The new, fresh year began in the Florida Keys. Fireworks flashed its arrival in living color. The week to follow I soaked in some sunrises, sun rays, and sunsets too gorgeous for words. New vignettes and adventures, fresh insights and living in 2017.
After the main water line burst under our foundation and flooded the floors throughout our home in November of 2015, Dean and I stopped in our tracks for another look into our future. We lived in a rental home for almost 3 months while our floors, doors, and walls were upgraded. Poet Emily Dickinson once wrote, “Where thou are – that – is Home”. Home for me is where Dean is. We refocused on our future, and we dreamed new dreams those few days beginning 2016. We entered this year with different eyes for our near and farther future. “Different” has many meanings, and it is a word used interchangeable with words such as eccentric, strange, or unfamiliar and the opposite of alike, same, similar, or akin. Unfamiliar grounds were walked with the unexpected renovations of our home, working with our home owner’s insurance company and a contractor. Our insurance agent said she saw nothing quite like what we experienced. Living in a slab home has its disadvantages. “This ability to reinvent oneself, to sail confidently into unknown waters, seem to be even more needed today, ” writes author Ferenc Mate. Resilience.

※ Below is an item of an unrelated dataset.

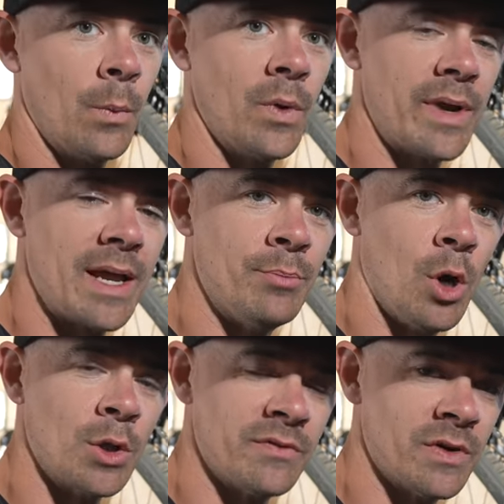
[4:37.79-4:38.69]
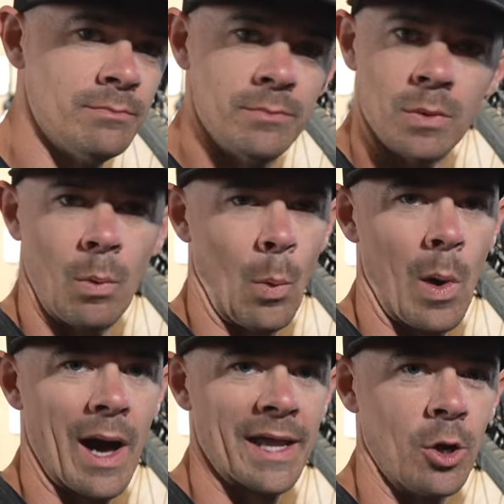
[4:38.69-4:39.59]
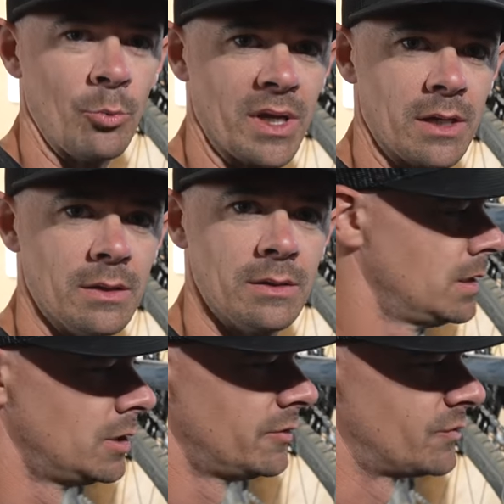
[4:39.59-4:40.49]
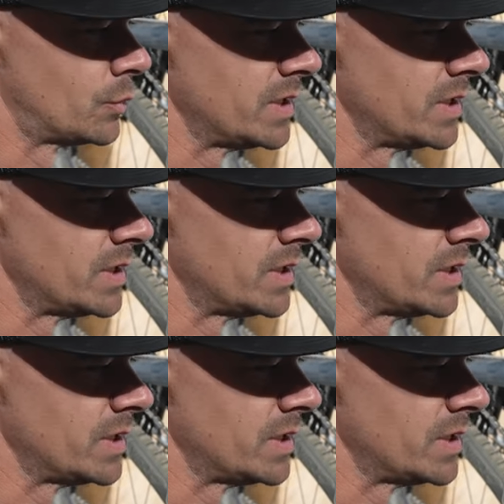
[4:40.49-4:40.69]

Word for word: we ran both of them wide open. For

On March 1 we made it back into our St. Peters house. No better opportunity to lessen and reorganize our belongings than when our plethora of boxes are delivered from storage back to our home. Dean built another storage shelf for the garage. Redecorating our quaint, beautifully refurbished dwelling allowed for artistic expression. In our future is a red front door, maybe not quite as eccentric as the purple door seen in the photo but I definitely wear purple. Soothing green walls, warm pine doors, and neutral beige laminate floors bring a more natural feel to our home. A room addition came to our minds as we explored ways to invest in what we could afford, yet not as risky as a rental property we had considered in 2015. Late this spring we signed a contract and hired the same local contractor who did our remodel for our 500-square foot house addition project. A delay with city permits and the rerouting of electric lines in our rocky back yard, the roof and windows were installed today. Trendy “barn doors” will be placed for the entry into a small bedroom, and the rest of the space will be a great room to include bargain-finds such as a hide-a-bed sofa, comfy recliner, dining table with chairs, more cabinets extending from our current kitchen, and a nook near one of the windows for a day bed and night lamp. We have friends and family stop in from time to time, and hope to have a homemade dinner made as well as accommodate any overnight visits. Will you be one of them? I hope.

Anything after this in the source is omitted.